CAREER: Structure Theory in Additive Combinatorics and Symbolic Dynamics

About This Grant

Tilings are everywhere around us: brick walls, bee hives, chessboards, etc. The study of tilings is fascinating and has connections to numerous areas in mathematics as well as applications in many areas of science and engineering, such as in the design of materials, the study of quasicrystals and signal processing and in the construction of computer algorithms. This study goes back to ancient Greeks and has remained vibrant up to the present day. Recent works indicate a mysterious divide between “structured” tiling problems, in which the tilings are well behaved, to “wild” tiling problems, where almost anything can happen. One goal of this project is to develop tools to reveal the tiling mystery and, in turn, apply these tools to study related problems. Along with advancing the project’s research goals, the principal investigator also initiates events to the benefit of the community and contribute to synergistic activities related to the topics of this project, such as mentoring young researchers and organizing seminars, summer schools, conferences and workshops.

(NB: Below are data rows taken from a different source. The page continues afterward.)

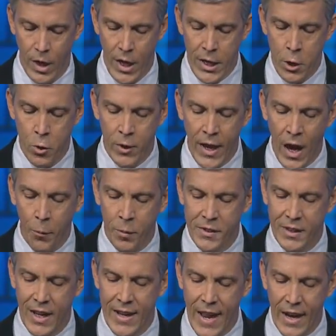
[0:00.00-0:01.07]
You can help us
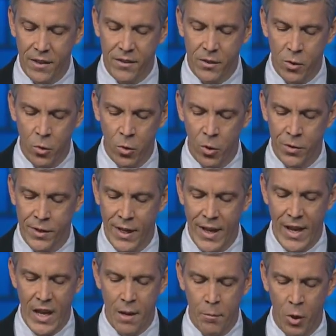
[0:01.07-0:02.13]
connect schools
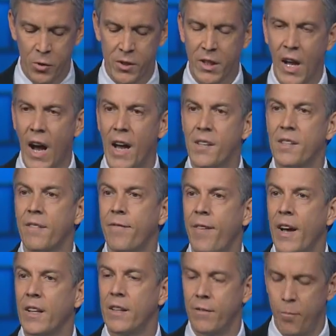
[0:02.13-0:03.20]
in the most
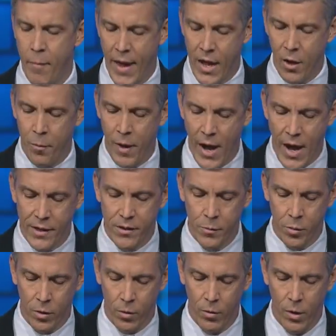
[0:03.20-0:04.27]
cost-effective manner
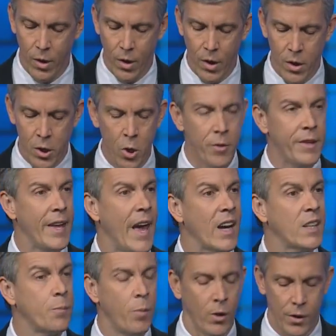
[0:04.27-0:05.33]
possible. You're the
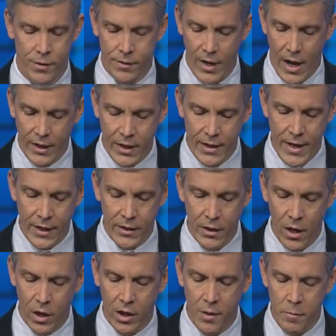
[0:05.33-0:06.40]
experts on connecting
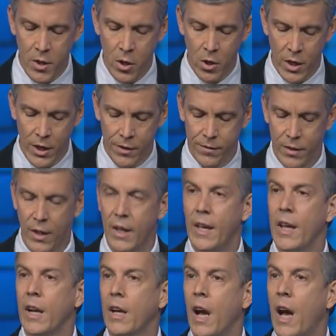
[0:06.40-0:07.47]
our communities
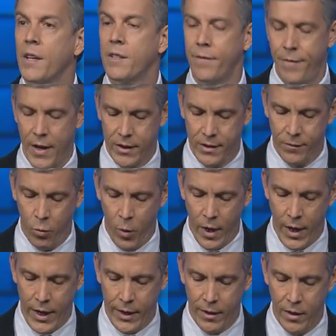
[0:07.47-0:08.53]
in a cost-effective
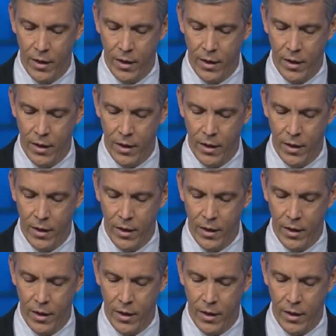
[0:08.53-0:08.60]
way.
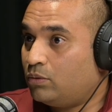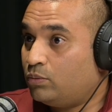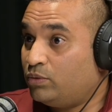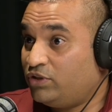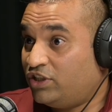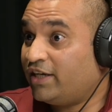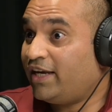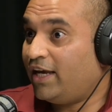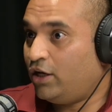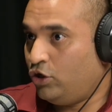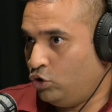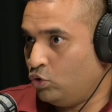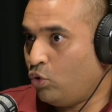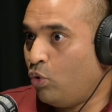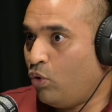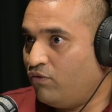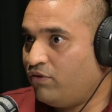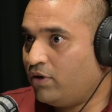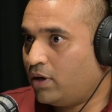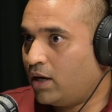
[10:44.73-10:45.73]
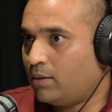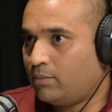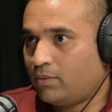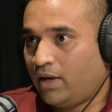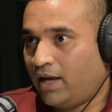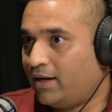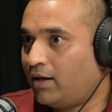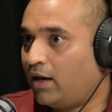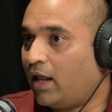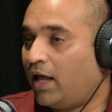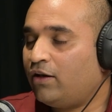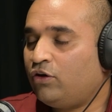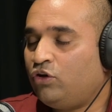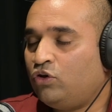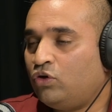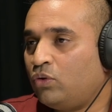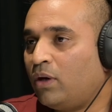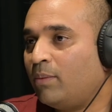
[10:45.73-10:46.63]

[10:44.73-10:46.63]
which again you overcome. And you know,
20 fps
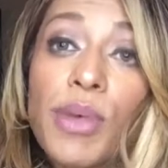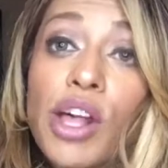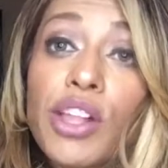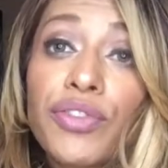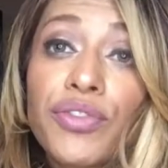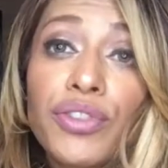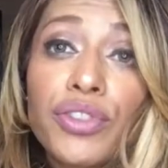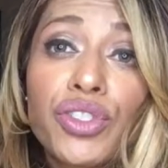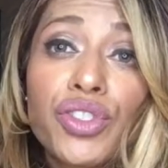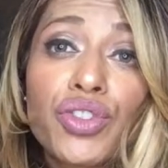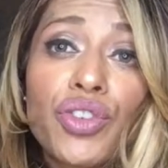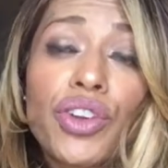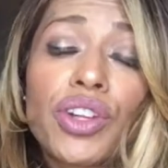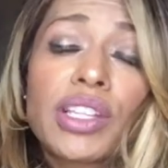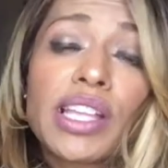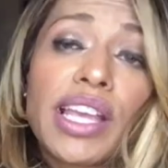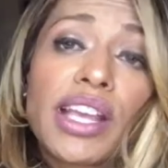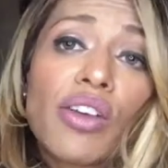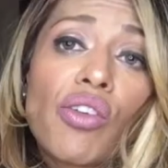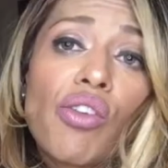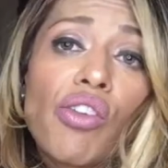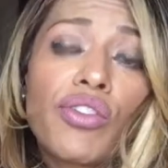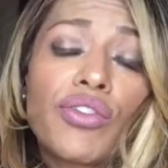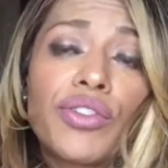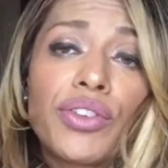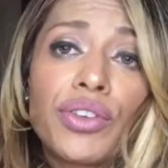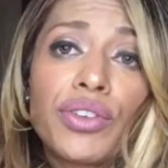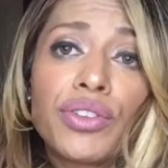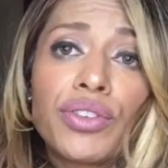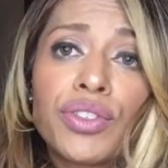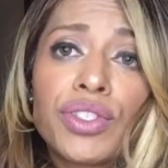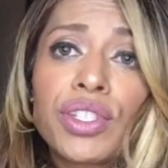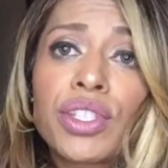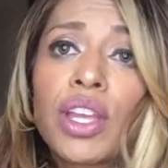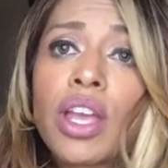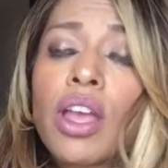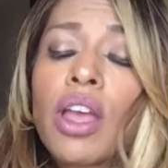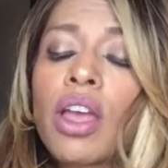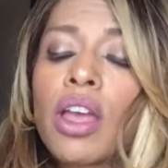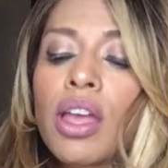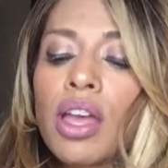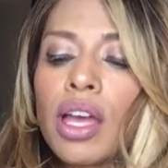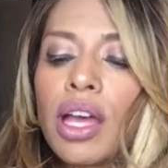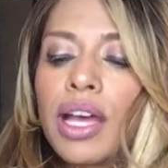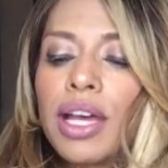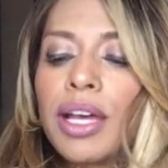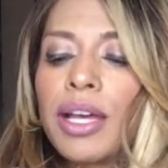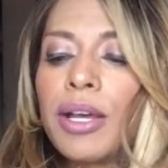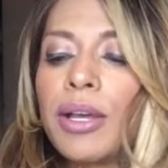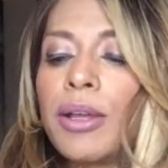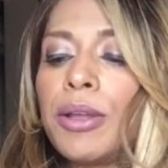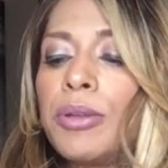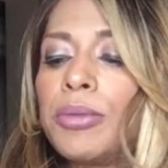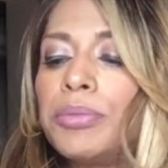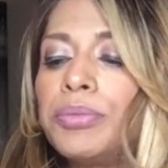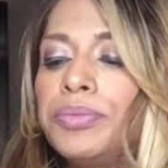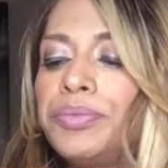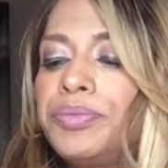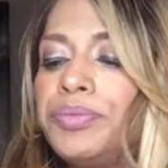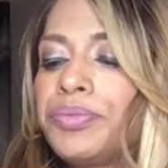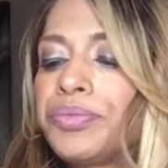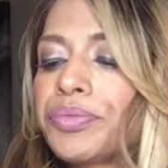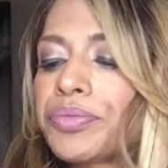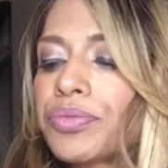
health food store like Whole Foods um,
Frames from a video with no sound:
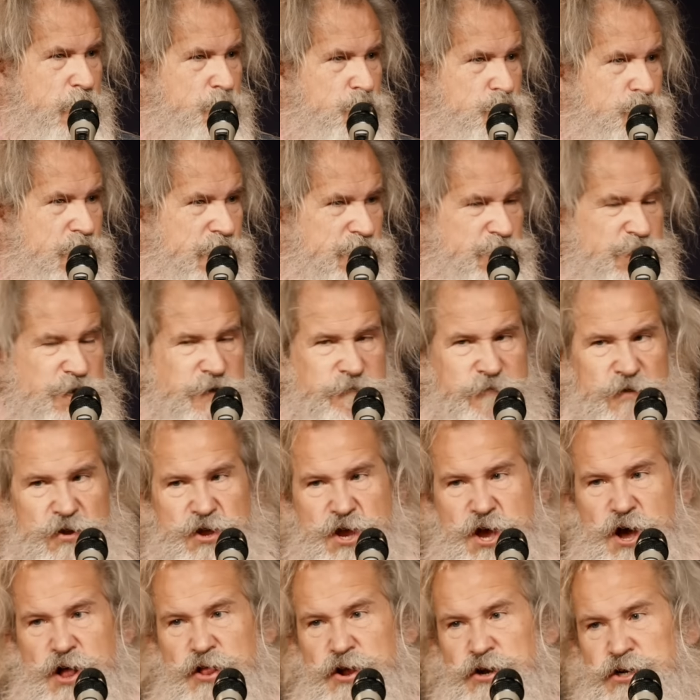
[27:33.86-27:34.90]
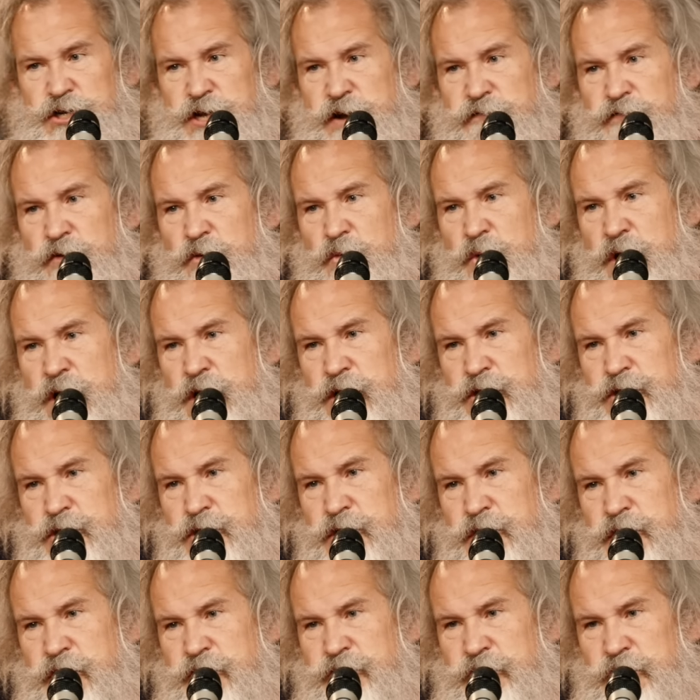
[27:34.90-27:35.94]
Bright, cheerful colors everywhere so
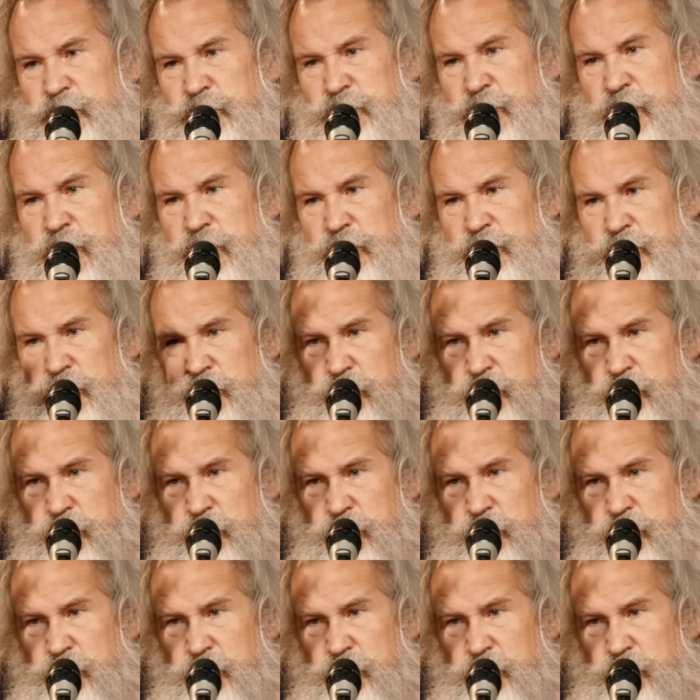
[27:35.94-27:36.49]
that every child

This project investigates central structural problems and conjectures in the areas of discrete analysis, additive combinatorics and symbolic dynamics via exploring interrelationships among them and using tools from various mathematical fields. More specifically, the principal investigator continues to develop tools to advance the study of the structure of translational tilings. This includes the study of continuous and discrete translational tilings as well as multi-tilings in low dimensions. She then adapts these tools to study related problems, such as Nivat’s conjecture on the structure of low complexity configurations, colorings of a grid that have a sufficiently low number of different local patterns. In addition, building on her recent work in conjunction with Illiopoulou and Peluse, the principal investigator studies the structure of integer and rational distance sets in Euclidean space. This study is closely related to the celebrated Erdos–Ulam problem. This award reflects NSF's statutory mission and has been deemed worthy of support through evaluation using the Foundation's intellectual merit and broader impacts review criteria.